A web resource making the annotated corpus available and searchable by scholars and people in the field.
The corpus will be made available for the scientific community by creating a web resource which will align the transcription and the audio/video version of speeches. The resource will allow searching the whole corpus according to the relevant implicit categories and speech metadata. It will be possible to retrieve, say, all cases where a left-wing politician speaking during an electoral campaign (or in Parliament, etc.) used a restrictive relative clause with definite noun head to presuppose the truth of some undemonstrated auto-appraising content, or a conversational implicature to implicitly convey some doubtful accusation at the political counterpart, etc.
The modules of the web resource
The corpus construction and exploitation for research require creating an ad hoc platform allowing both annotation and queries on the whole resource. The platform will be made of 3 modules:
- ANNOTATION MODULE: computational tools for manual annotation of pragmatic phenomena by independent annotators on a shared platform, measurement of inter-annotator agreement and creation of a gold standard. Annotation will be performed through a web platform allowing annotators to act independently on the same texts, and to measure inter-rater agreement. Anafora, WebAnno, and FLAT are recently developed web-based collaborative annotation tools that can allow this.
- AUTOMATIC PROCESSING MODULE: backend tools for text and media processing:
- Transcription and alignment of video and audio sources with automatic speech recognition systems to create a textual corpus: transcription and alignment of video and audio sources can be performed automatically with Automatic Speech Recognition (ASR) tools. The use of state-of-the-art algorithms with trained models will ensure a low error rate in the automatically generated text.
- Basic NLP tasks for token-level text annotation to enhance corpus retrieval capabilities: tokenization, lemmatization and PoS-tagging: The whole corpus will be processed with standard automatic tools to perform tokenization, lemmatization and PoS-tagging. To this end, some pre-trained resources are freely available for Italian (e.g. TreeTagger and TextPro). This will allow complex queries for part-of-speech and lemmas instead than just word forms.
In sum, the resource will contain different levels of annotation:
- automatic annotations of tokens, lemmas and parts-of-speech;
- manual annotation of pragmatic phenomena;
- text to audio/video alignment of the multimedia parts;
- metadata according to Communication context and Speaker.
- QUERY MODULE: will allow the end user to perform complex queries on a multi-level annotation structure of data and to display results:
- Corpus Query Engine that indexes annotated data and retrieves textual patterns through CQL (Corpus Query Language), that is a standard de facto for corpus querying; moreover, it calculates frequency lists, collocations and many other statistics.

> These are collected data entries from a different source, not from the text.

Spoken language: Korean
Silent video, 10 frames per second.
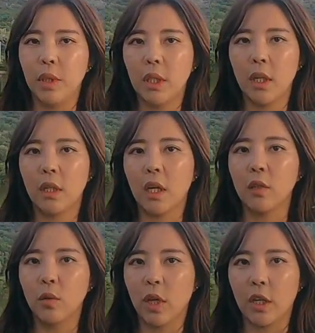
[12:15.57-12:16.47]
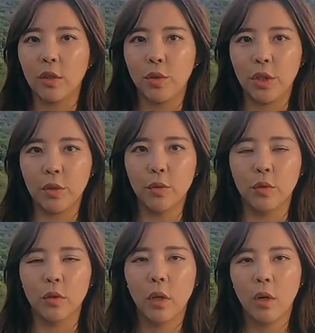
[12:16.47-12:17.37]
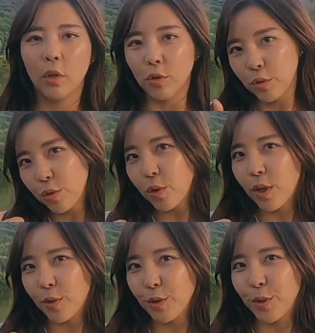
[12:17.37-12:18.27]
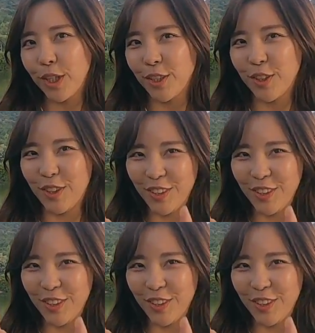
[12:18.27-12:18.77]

밑에 댓글로 달아주시고 구독하고 좋아요도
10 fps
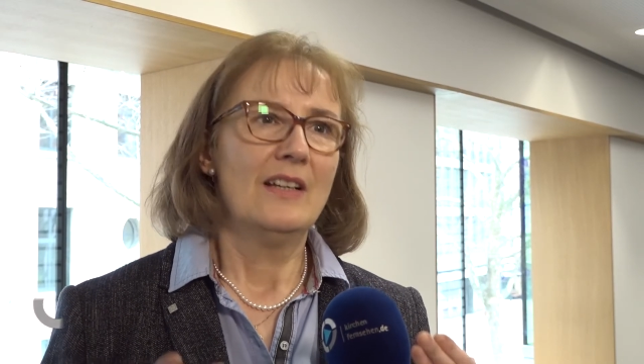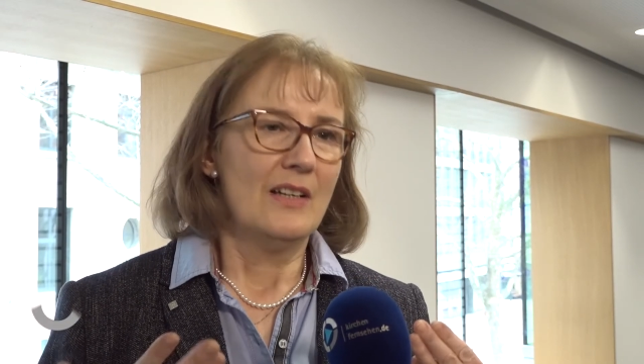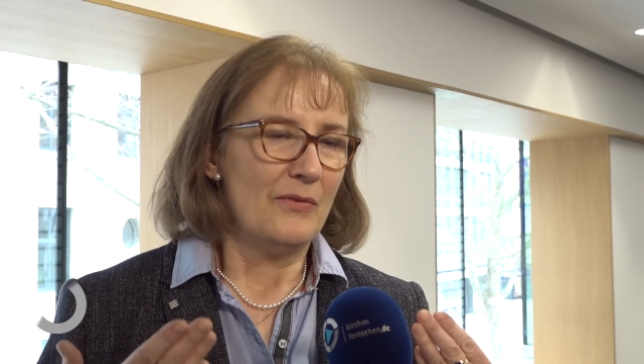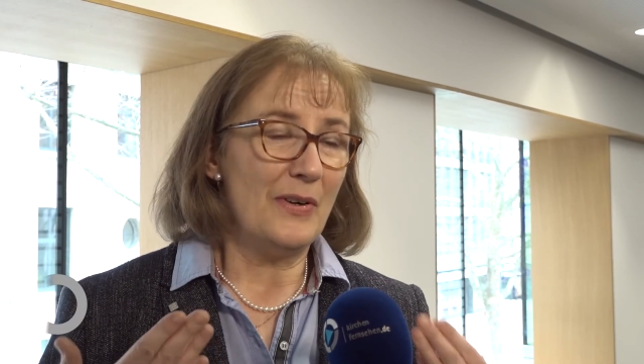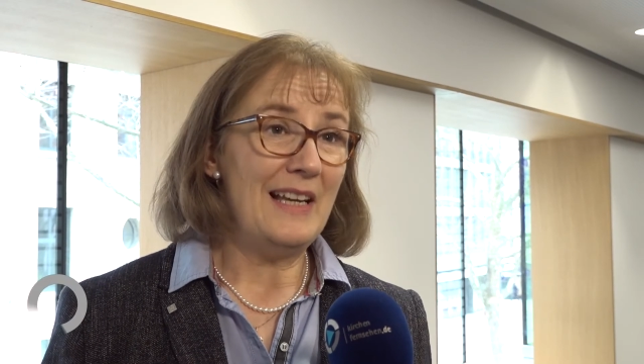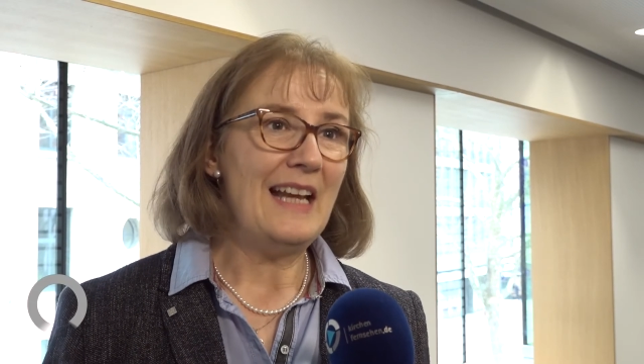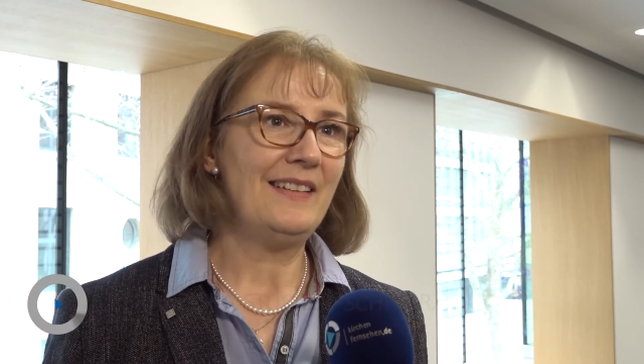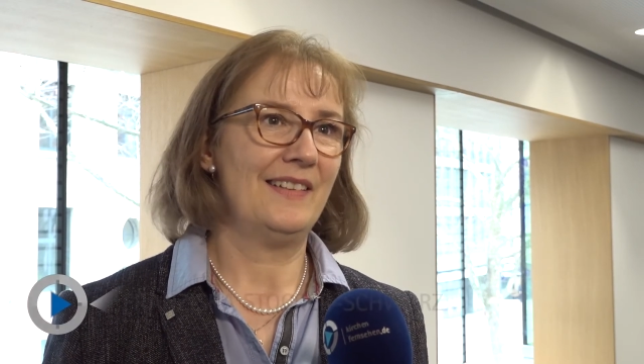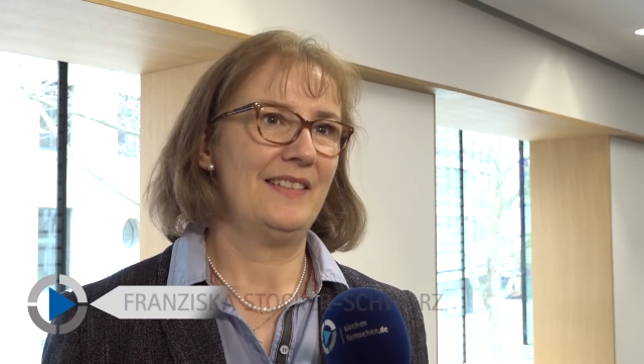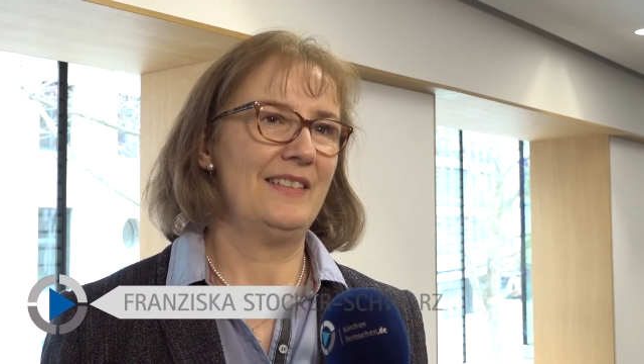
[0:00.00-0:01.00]

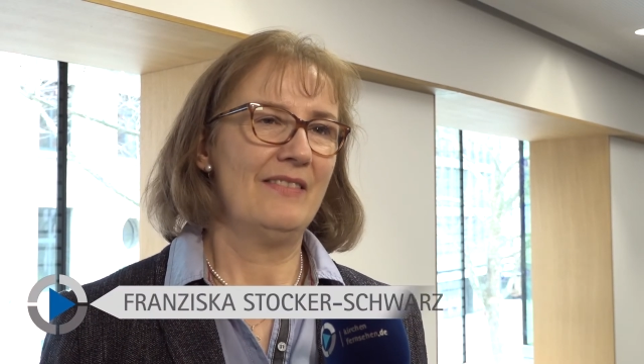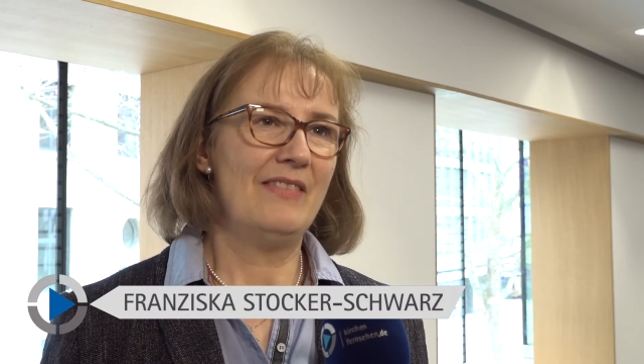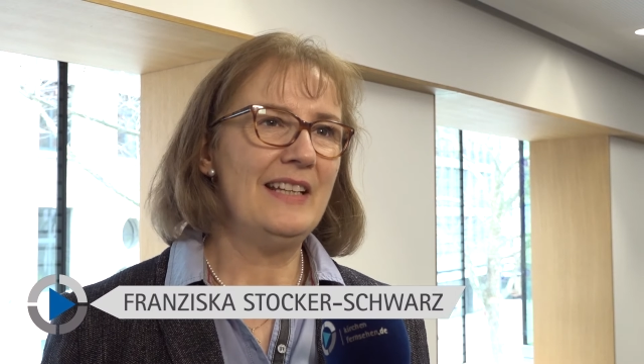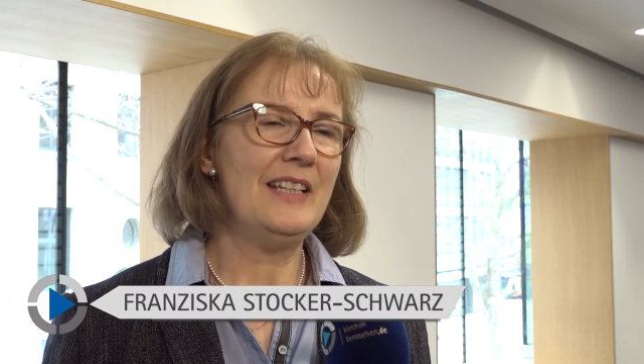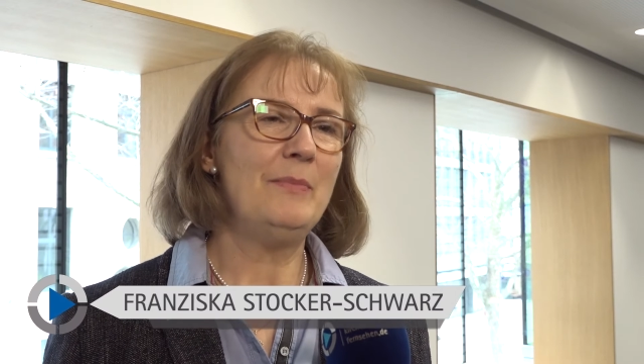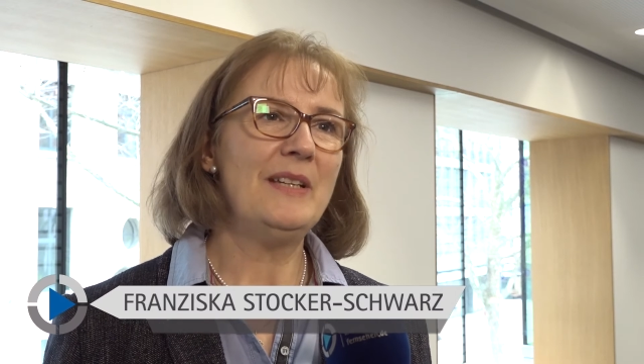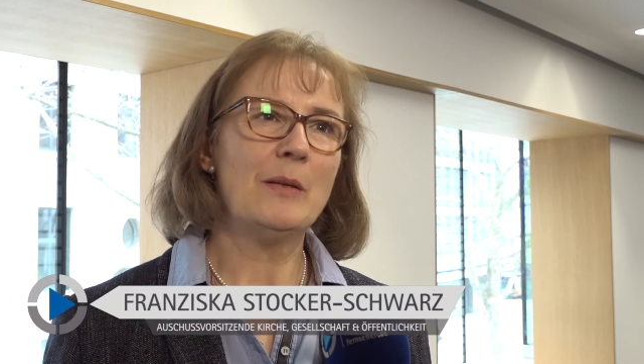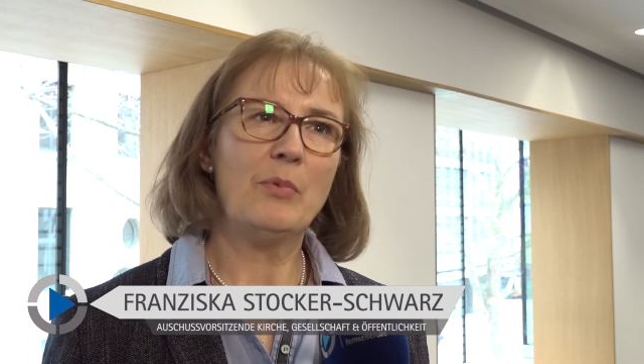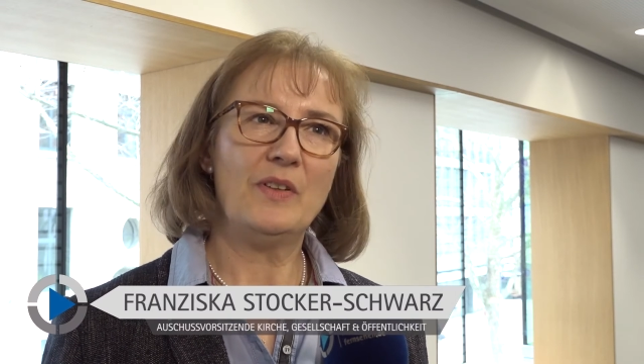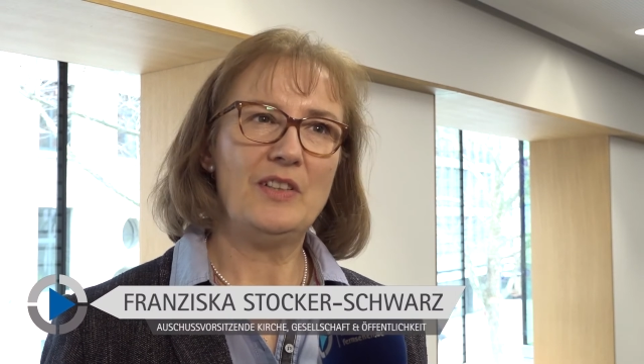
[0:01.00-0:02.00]
verletzt, wenn ich mich der
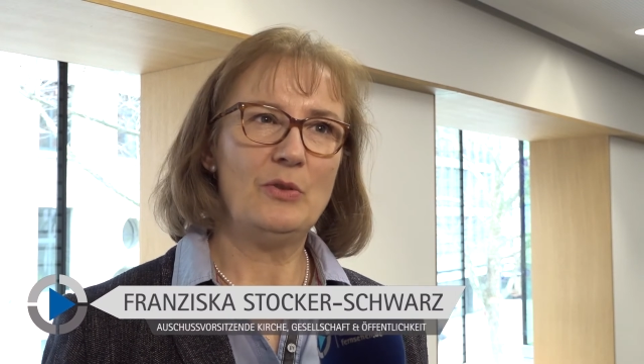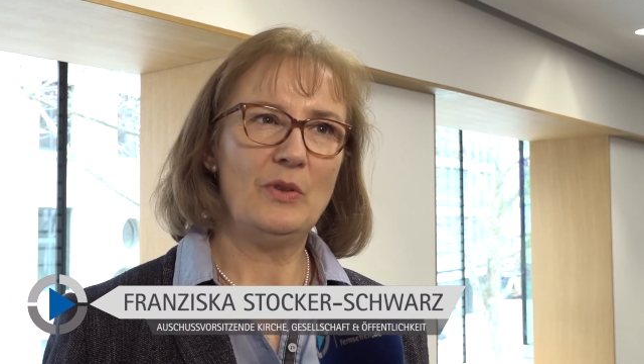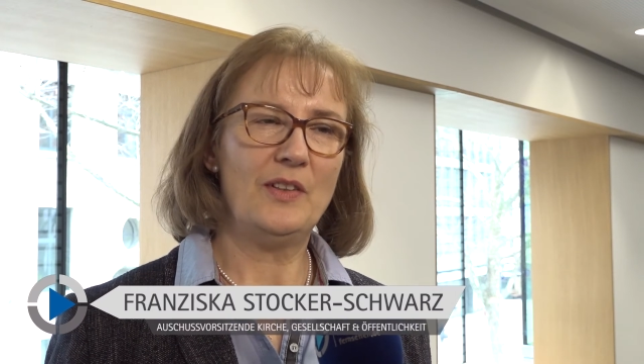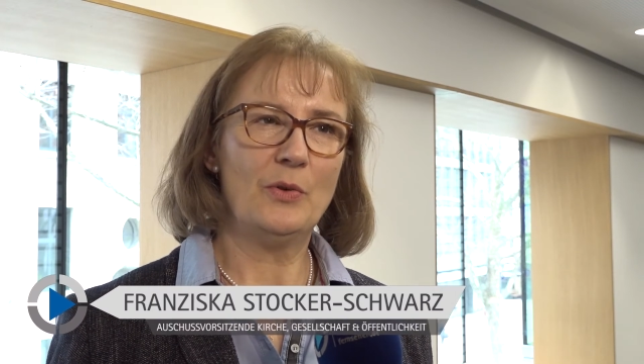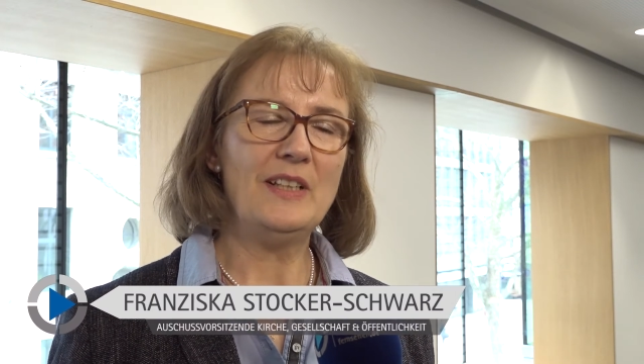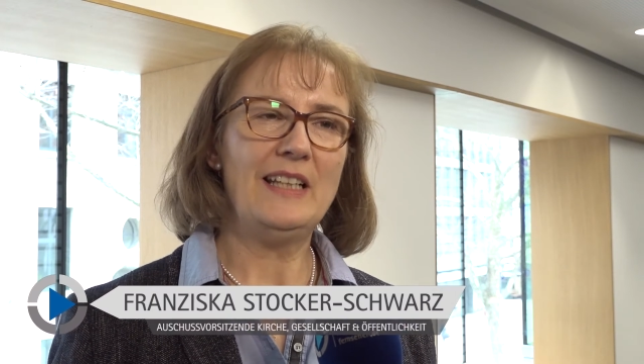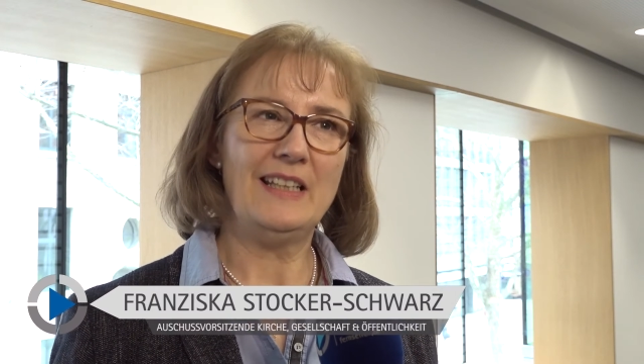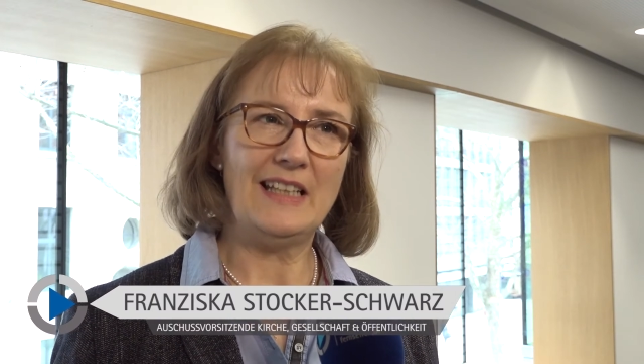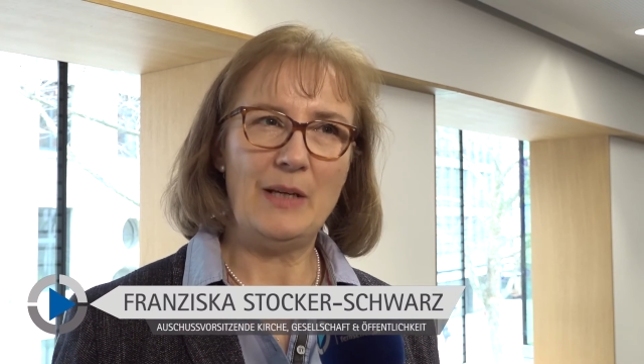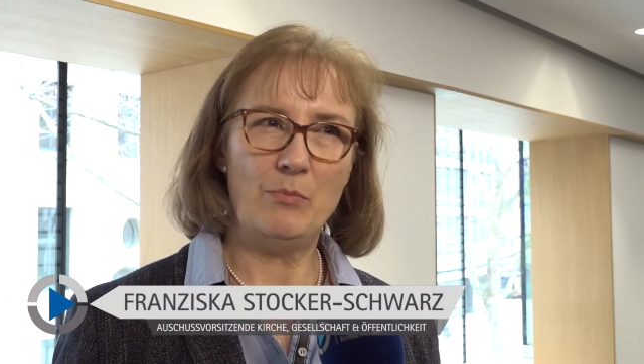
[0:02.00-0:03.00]
Prostitution
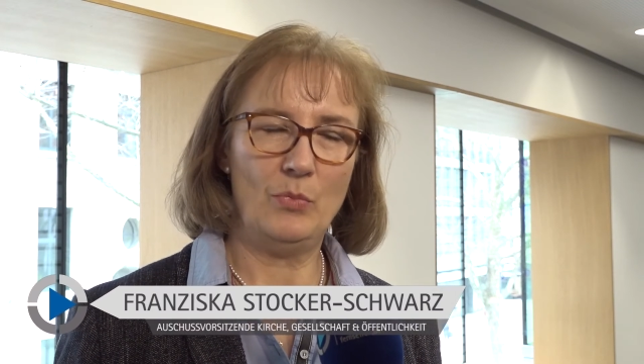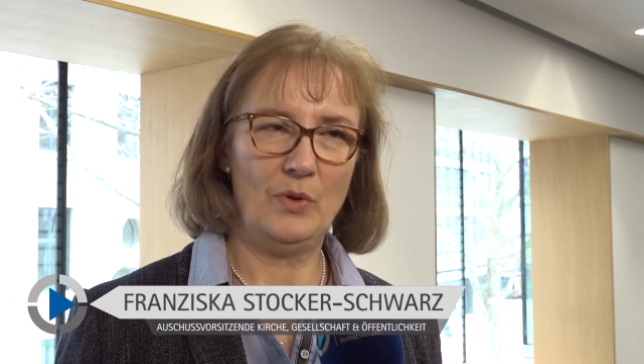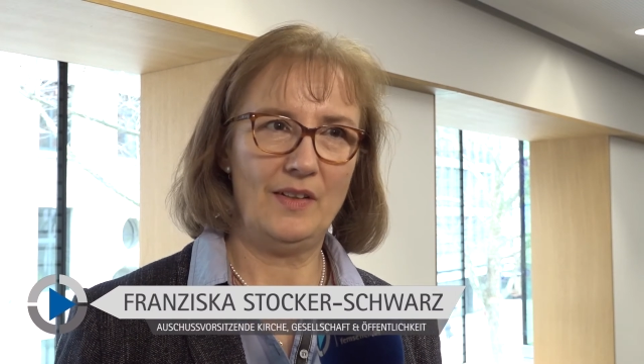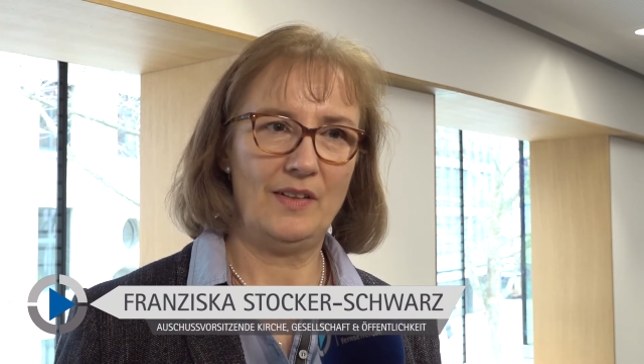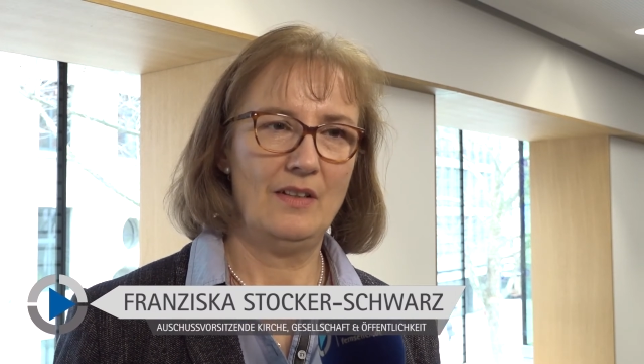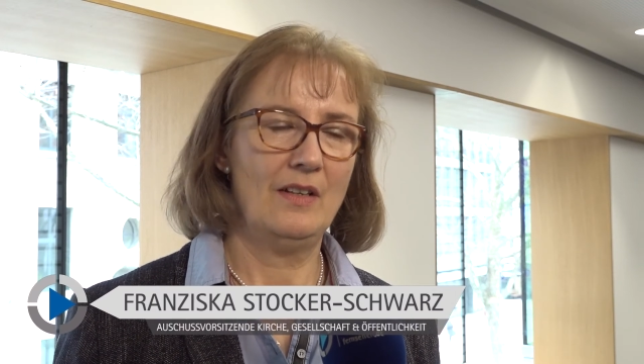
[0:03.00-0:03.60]
hingeben muss.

- Web-based CQL Frontend, that provides an online user-friendly interface to search into the corpus: web tools for corpus end user data retrieval; aligned video and audio sources, if present, will be searchable and linked to query results. SketchEngine is one of the most famous software for corpus querying.
Web frontends will be modified to provide a direct access to aligned audio and video sources. A dedicated web application will be created to allow video and audio streaming with synced transcripions and annotations (similarly to VideoAnt or FrameTrail).